• _Work instruction_
Please transcribe every entry below exactly, without including the pictures.

• _Data supplied_

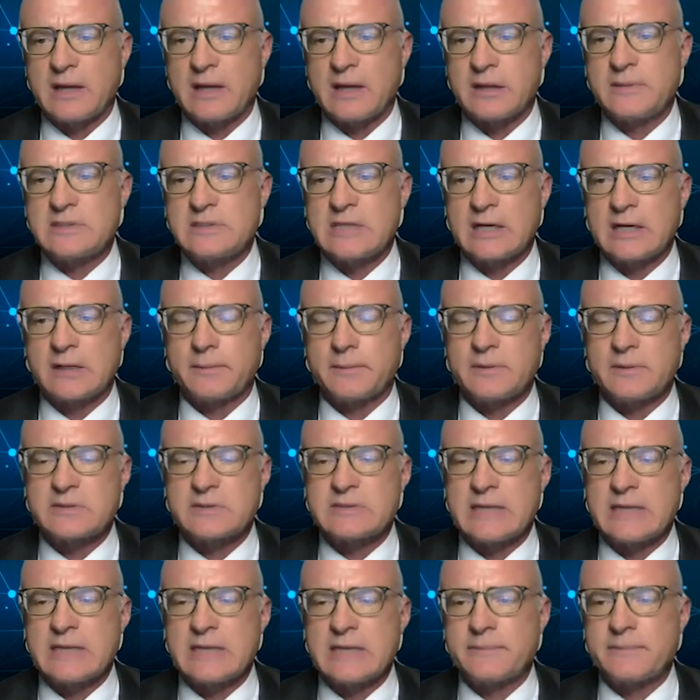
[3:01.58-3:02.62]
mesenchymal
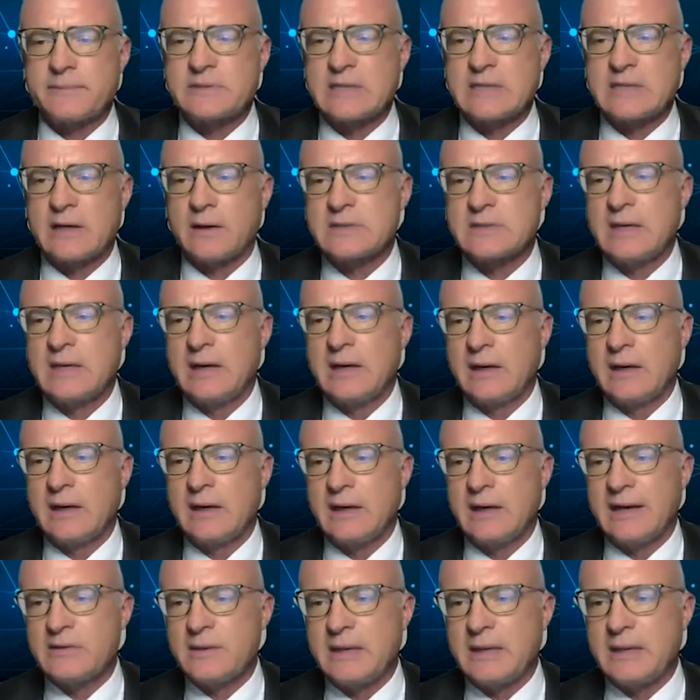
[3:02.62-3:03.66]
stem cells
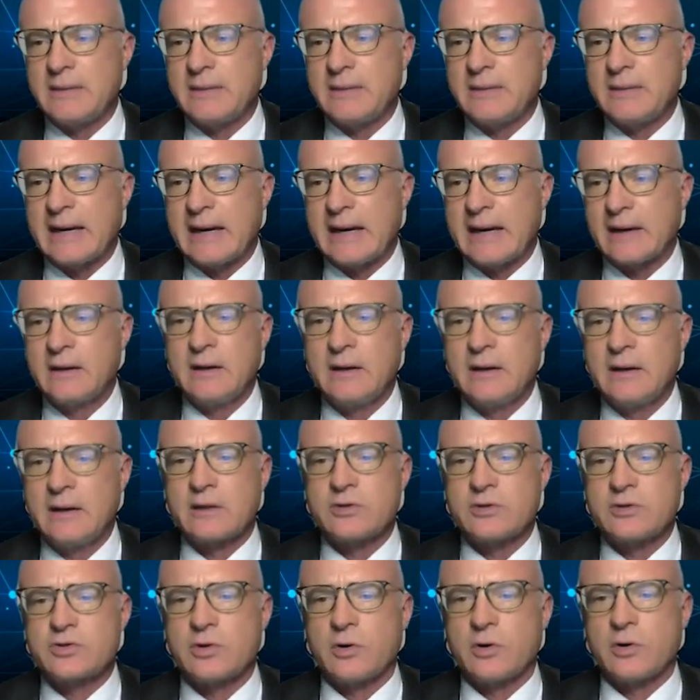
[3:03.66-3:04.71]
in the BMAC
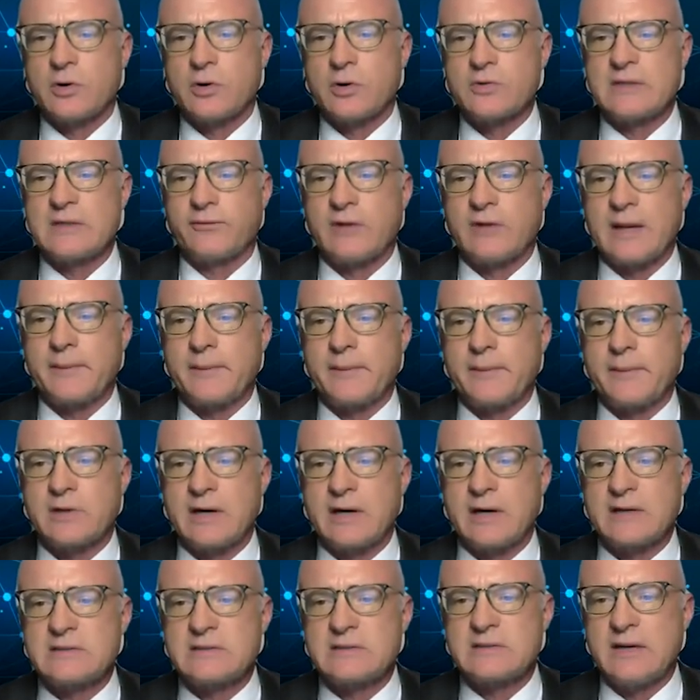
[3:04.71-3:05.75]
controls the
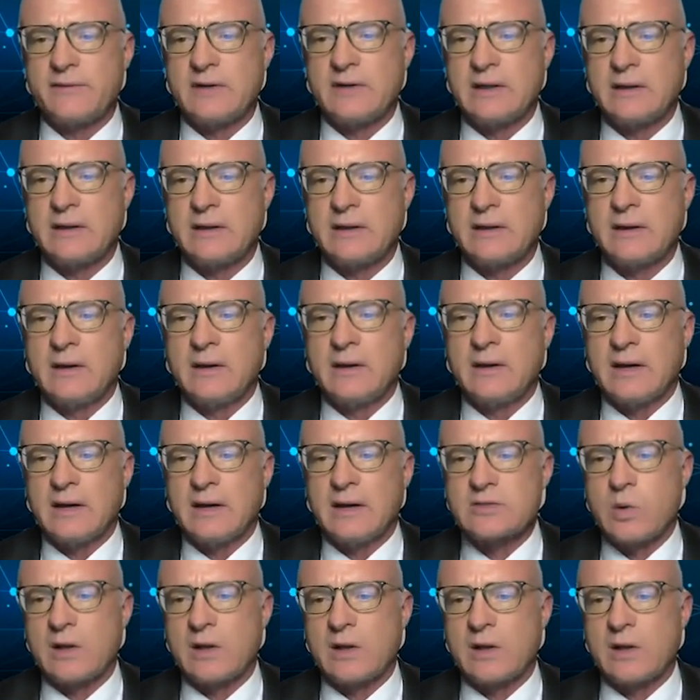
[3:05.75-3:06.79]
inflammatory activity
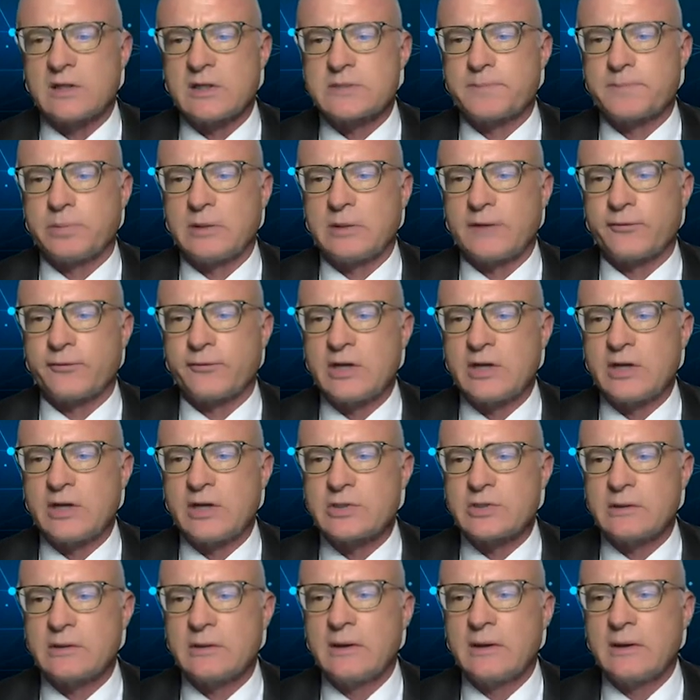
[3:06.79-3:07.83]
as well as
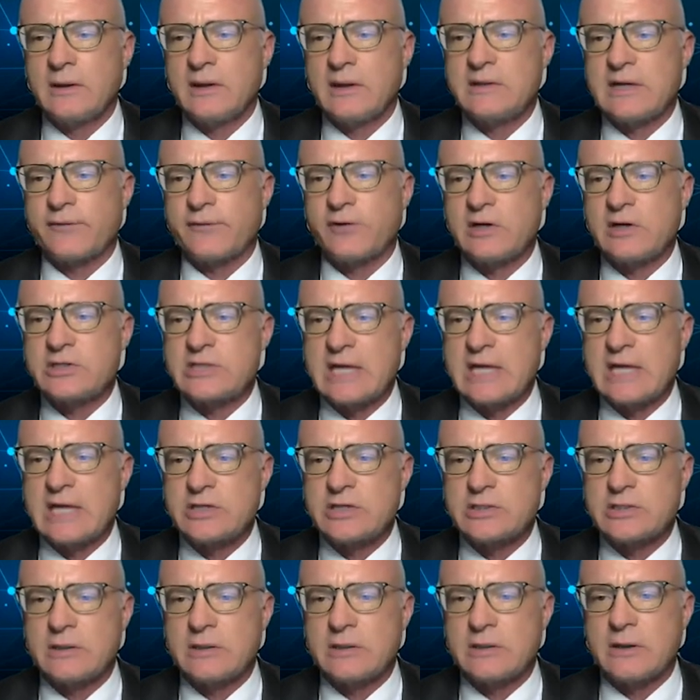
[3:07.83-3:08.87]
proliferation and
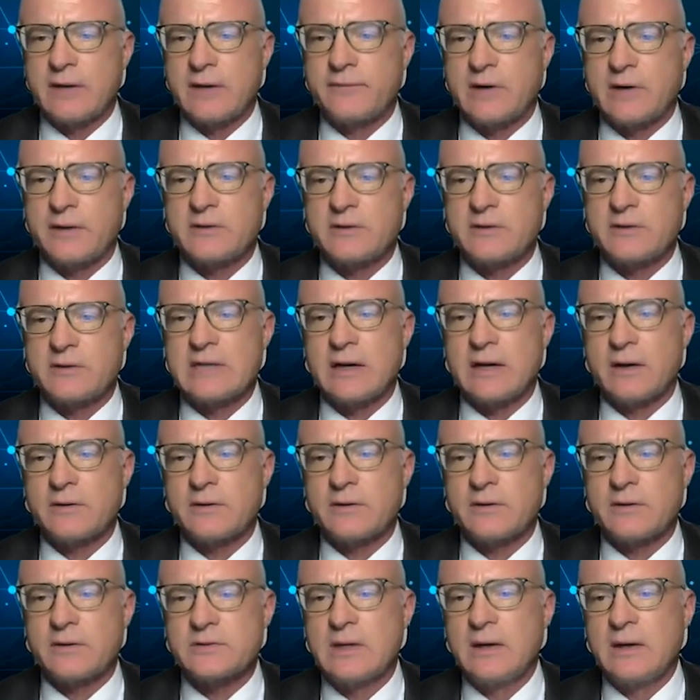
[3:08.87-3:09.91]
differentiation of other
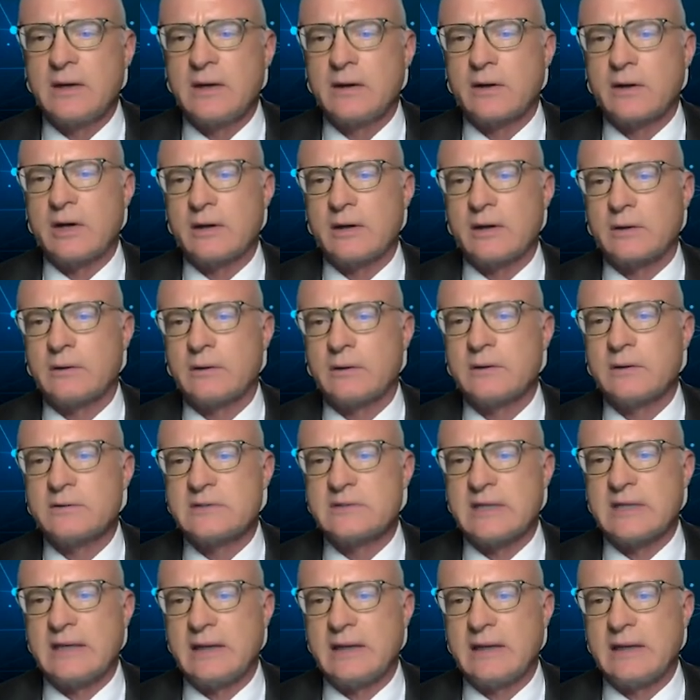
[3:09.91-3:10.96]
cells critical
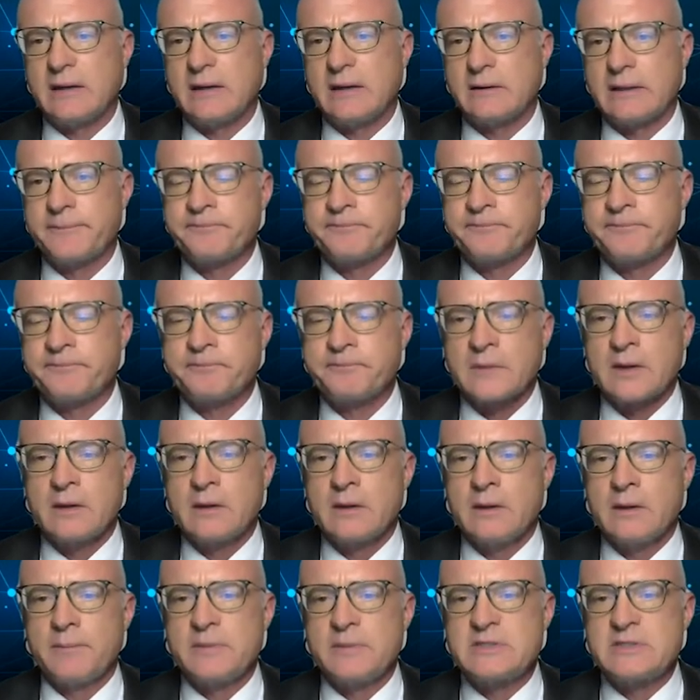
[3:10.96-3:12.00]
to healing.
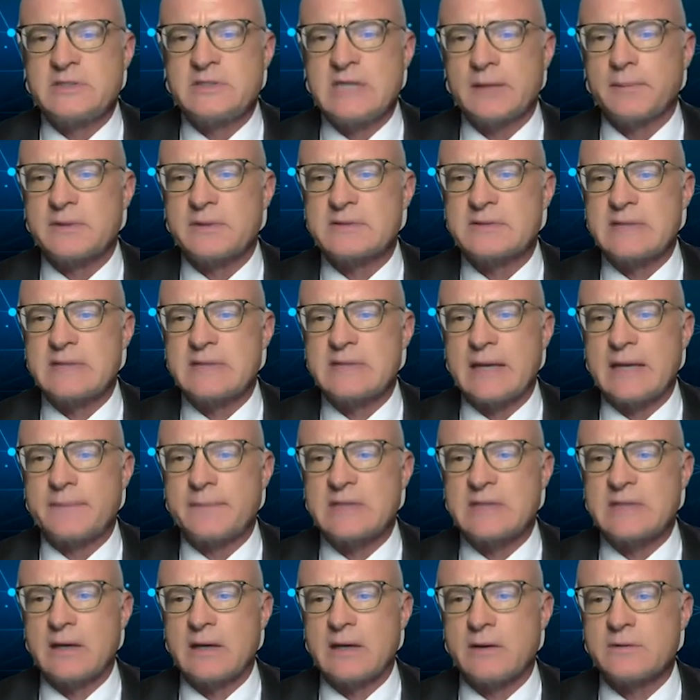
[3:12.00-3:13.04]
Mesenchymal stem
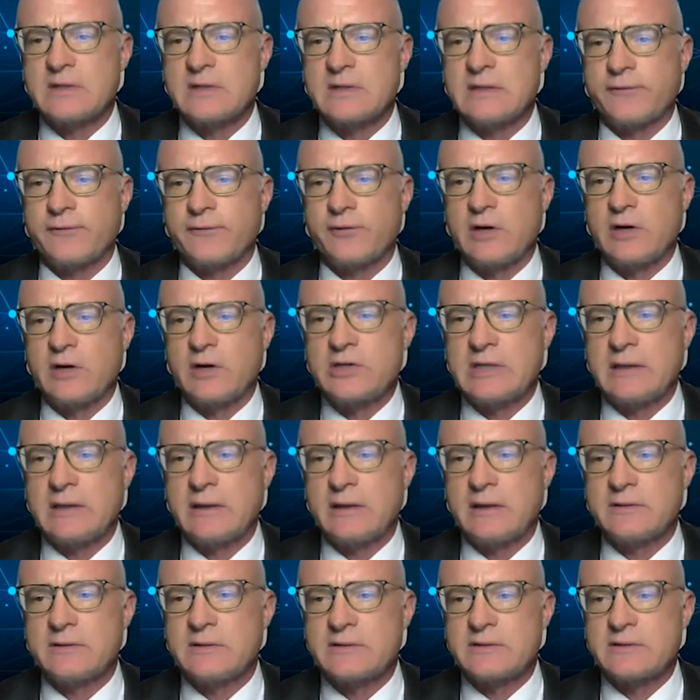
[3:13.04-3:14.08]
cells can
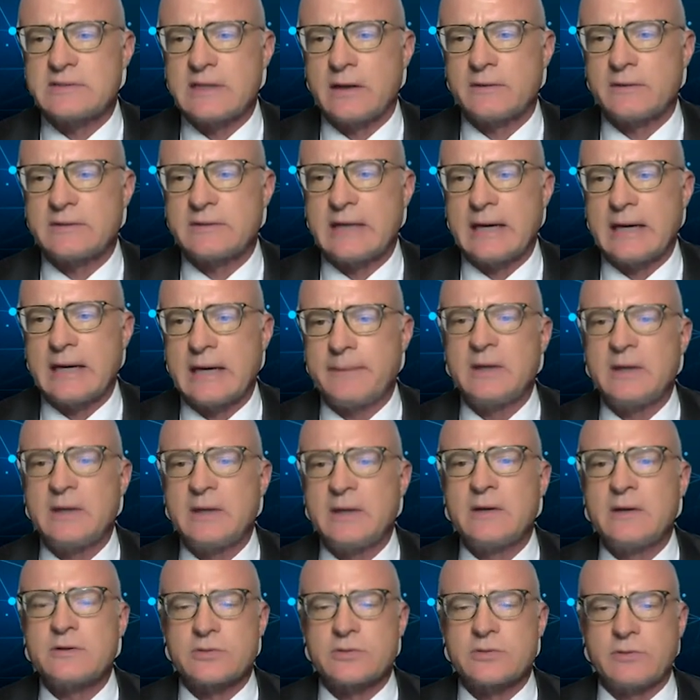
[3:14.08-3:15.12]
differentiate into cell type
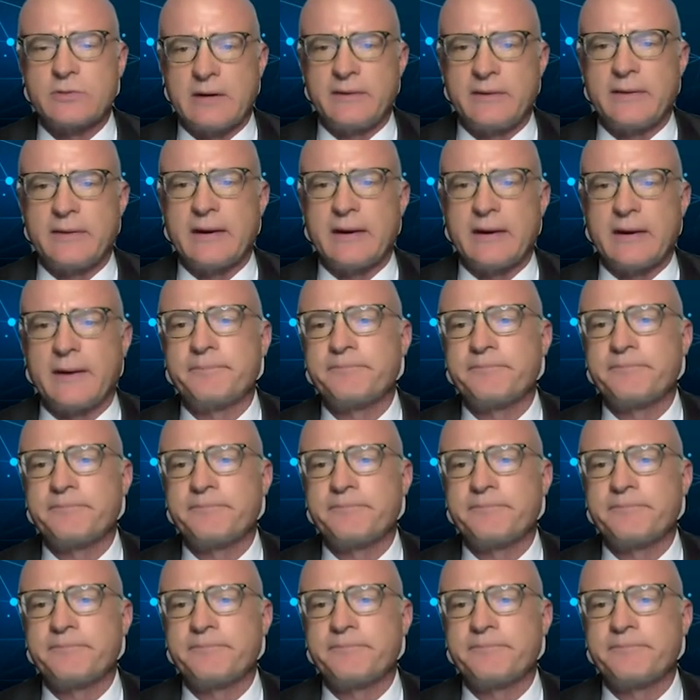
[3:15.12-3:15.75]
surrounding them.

• _Task solution_
[3:01.58-3:02.62]
mesenchymal
[3:02.62-3:03.66]
stem cells
[3:03.66-3:04.71]
in the BMAC
[3:04.71-3:05.75]
controls the
[3:05.75-3:06.79]
inflammatory activity
[3:06.79-3:07.83]
as well as
[3:07.83-3:08.87]
proliferation and
[3:08.87-3:09.91]
differentiation of other
[3:09.91-3:10.96]
cells critical
[3:10.96-3:12.00]
to healing.
[3:12.00-3:13.04]
Mesenchymal stem
[3:13.04-3:14.08]
cells can
[3:14.08-3:15.12]
differentiate into cell type
[3:15.12-3:15.75]
surrounding them.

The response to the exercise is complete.